Current injury prevention programs, while effective at curtailing risk factors in laboratory settings, have not reduced widespread ACL injury rates.

The shortcomings of current programs may arise from several common problems, including athlete noncompliance, the type of training program, and the resources needed to institute in practice. Further details are provided below.

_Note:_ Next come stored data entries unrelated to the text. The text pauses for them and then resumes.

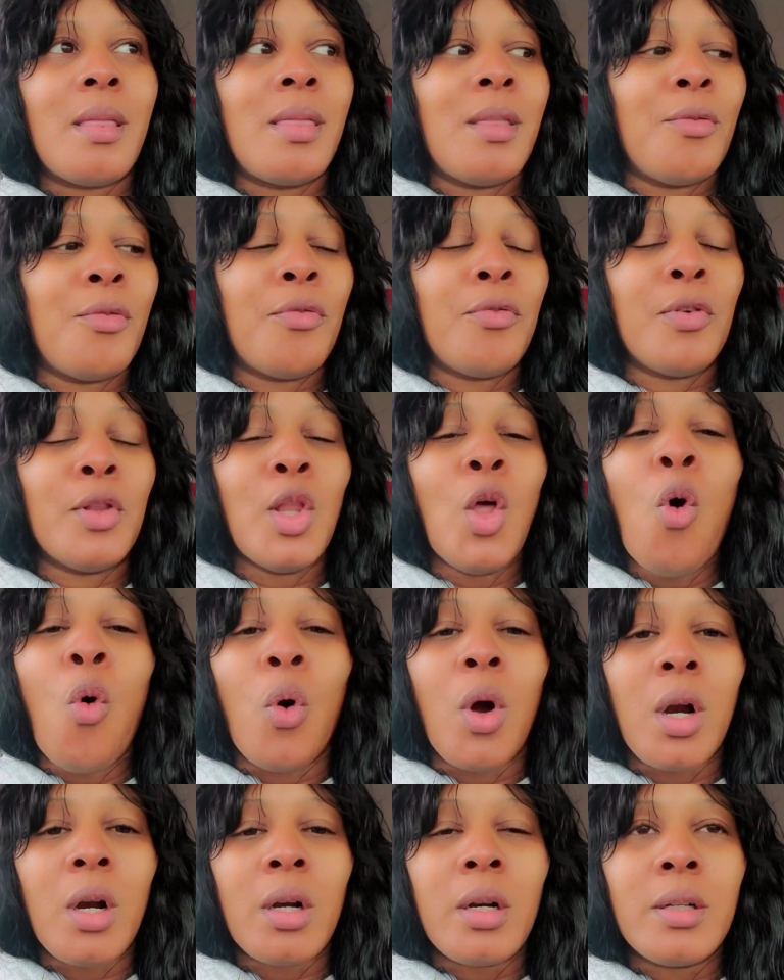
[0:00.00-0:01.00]
the
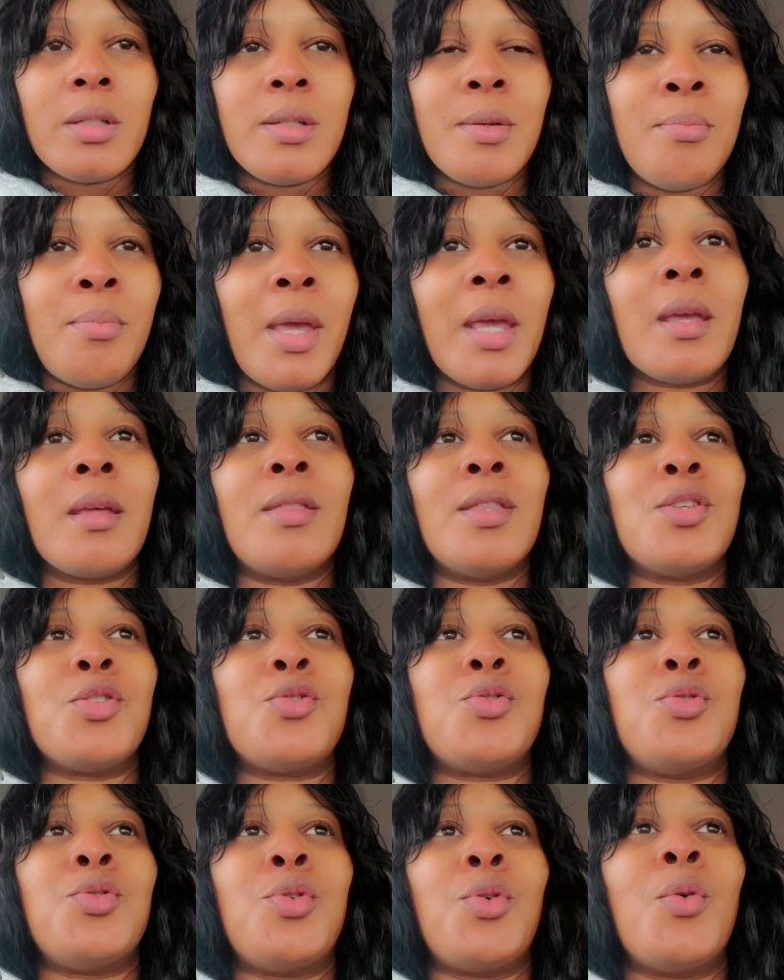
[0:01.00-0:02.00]
floor, making
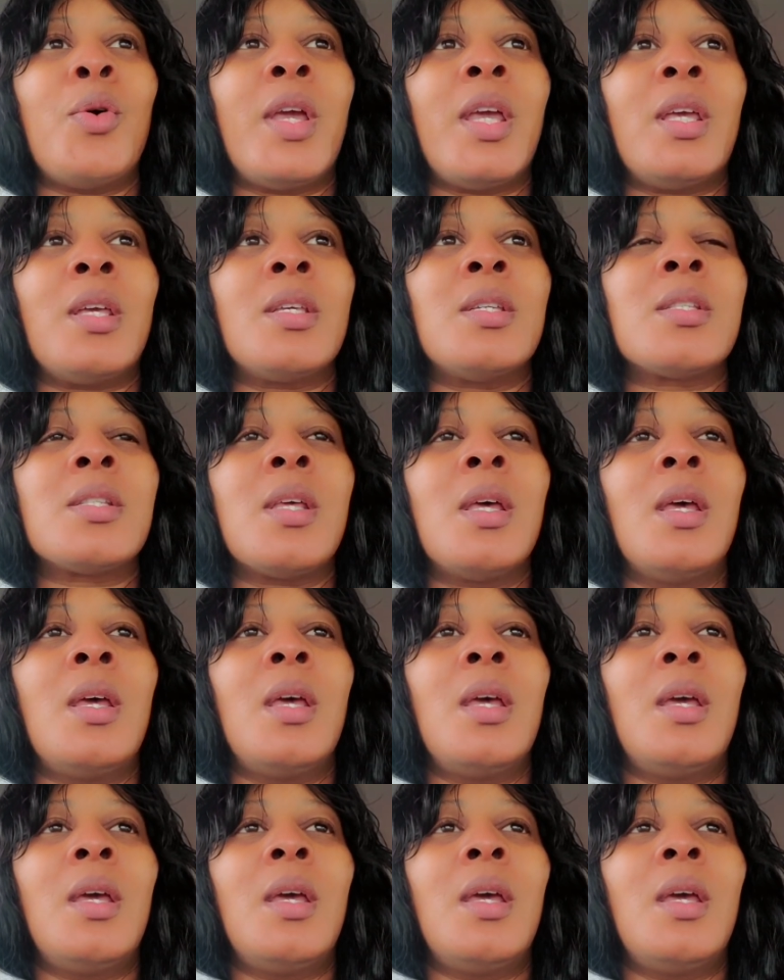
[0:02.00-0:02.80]
this noise.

a. Participant noncompliance

Participant noncompliance is a unique issue to consider in developing a successful injury prevention program because it is a source of variability typically not directly related to or measured relative to the empirical motivation for the designed intervention (e.g., what risk factors are targeted, what methods are used to reduce these factors, and when the program is implemented). High compliance and adherence are difficult to achieve at a cost-effective and widespread scale, and noncompliance is integrally intertwined with the success of a program to reduce ACL injury rates. For example, a participant with low compliance to ACL prevention training is at 4.9 times greater risk of an ACL injury compared to a participant with high compliance20. Although it is difficult to determine exact reasons for noncompliance, participant motivation seems to play a key role. Steffen et al. (2008) reported that low motivation of participants likely caused their study’s high noncompliance, while incentives (such as free, personalized athletic training from an expert), though not as cost effective, do appear to increase compliance24


b. Types of training programs

Although several studies have demonstrated that training interventions can reduce rates of ACL injury and that specific biomechanical variables associated with ACL injury risk can be successfully targeted for improvement, there is considerable variation among the training design of these interventions7,25. The most salient differences are among the content, length, frequency, and total duration (for reviews see7,21-23,26). Most successful programs included more than one type (e.g., modality, exercise type, etc.) of training content7,25. Whereas, utilizing a single intervention modality, such as balance training or strength training alone does not appear to be successful27,28. Furthermore, programs of heightened intensity in terms of the length, frequency, and total duration have reported increased benefits which is an important consideration given the previously discussed issues related to compliance. There is currently insufficient evidence to provide specific prescription parameters; however, a meta-analysis determined that 70% of ACL injury risk could be alleviated with 30 minutes or more of training per week throughout a sports season29.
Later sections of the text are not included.